Return the whole listing, keeping every character the same.

*** Opening of Material to process ***

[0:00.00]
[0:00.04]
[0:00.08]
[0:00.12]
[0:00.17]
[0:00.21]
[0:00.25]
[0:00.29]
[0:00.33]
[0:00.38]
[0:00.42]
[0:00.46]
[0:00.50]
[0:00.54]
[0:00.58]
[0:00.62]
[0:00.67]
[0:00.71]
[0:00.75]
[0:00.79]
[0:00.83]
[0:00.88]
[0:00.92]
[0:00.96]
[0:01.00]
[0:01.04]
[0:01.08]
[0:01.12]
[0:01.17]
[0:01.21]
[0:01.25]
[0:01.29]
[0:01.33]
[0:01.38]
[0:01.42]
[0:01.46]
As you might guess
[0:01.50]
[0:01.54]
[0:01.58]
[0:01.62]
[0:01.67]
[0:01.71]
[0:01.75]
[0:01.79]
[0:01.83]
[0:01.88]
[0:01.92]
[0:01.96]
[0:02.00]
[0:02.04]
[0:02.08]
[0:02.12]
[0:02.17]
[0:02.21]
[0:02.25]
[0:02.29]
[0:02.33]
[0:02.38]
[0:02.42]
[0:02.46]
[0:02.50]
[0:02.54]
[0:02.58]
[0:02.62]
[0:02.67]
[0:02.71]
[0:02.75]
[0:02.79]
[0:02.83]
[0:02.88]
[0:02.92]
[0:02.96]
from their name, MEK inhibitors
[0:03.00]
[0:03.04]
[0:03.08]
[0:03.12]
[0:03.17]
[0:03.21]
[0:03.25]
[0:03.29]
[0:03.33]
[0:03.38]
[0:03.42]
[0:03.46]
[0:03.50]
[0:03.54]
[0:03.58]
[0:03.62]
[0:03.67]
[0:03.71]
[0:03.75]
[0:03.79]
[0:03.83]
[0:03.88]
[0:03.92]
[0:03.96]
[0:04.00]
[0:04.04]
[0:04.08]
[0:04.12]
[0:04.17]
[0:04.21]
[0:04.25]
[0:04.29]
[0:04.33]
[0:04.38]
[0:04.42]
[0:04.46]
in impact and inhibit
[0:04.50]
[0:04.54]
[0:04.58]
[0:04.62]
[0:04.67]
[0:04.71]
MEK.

*** Close of Material to process ***

Written reply:
[0:00.00]
[0:00.04]
[0:00.08]
[0:00.12]
[0:00.17]
[0:00.21]
[0:00.25]
[0:00.29]
[0:00.33]
[0:00.38]
[0:00.42]
[0:00.46]
[0:00.50]
[0:00.54]
[0:00.58]
[0:00.62]
[0:00.67]
[0:00.71]
[0:00.75]
[0:00.79]
[0:00.83]
[0:00.88]
[0:00.92]
[0:00.96]
[0:01.00]
[0:01.04]
[0:01.08]
[0:01.12]
[0:01.17]
[0:01.21]
[0:01.25]
[0:01.29]
[0:01.33]
[0:01.38]
[0:01.42]
[0:01.46]
As you might guess
[0:01.50]
[0:01.54]
[0:01.58]
[0:01.62]
[0:01.67]
[0:01.71]
[0:01.75]
[0:01.79]
[0:01.83]
[0:01.88]
[0:01.92]
[0:01.96]
[0:02.00]
[0:02.04]
[0:02.08]
[0:02.12]
[0:02.17]
[0:02.21]
[0:02.25]
[0:02.29]
[0:02.33]
[0:02.38]
[0:02.42]
[0:02.46]
[0:02.50]
[0:02.54]
[0:02.58]
[0:02.62]
[0:02.67]
[0:02.71]
[0:02.75]
[0:02.79]
[0:02.83]
[0:02.88]
[0:02.92]
[0:02.96]
from their name, MEK inhibitors
[0:03.00]
[0:03.04]
[0:03.08]
[0:03.12]
[0:03.17]
[0:03.21]
[0:03.25]
[0:03.29]
[0:03.33]
[0:03.38]
[0:03.42]
[0:03.46]
[0:03.50]
[0:03.54]
[0:03.58]
[0:03.62]
[0:03.67]
[0:03.71]
[0:03.75]
[0:03.79]
[0:03.83]
[0:03.88]
[0:03.92]
[0:03.96]
[0:04.00]
[0:04.04]
[0:04.08]
[0:04.12]
[0:04.17]
[0:04.21]
[0:04.25]
[0:04.29]
[0:04.33]
[0:04.38]
[0:04.42]
[0:04.46]
in impact and inhibit
[0:04.50]
[0:04.54]
[0:04.58]
[0:04.62]
[0:04.67]
[0:04.71]
MEK.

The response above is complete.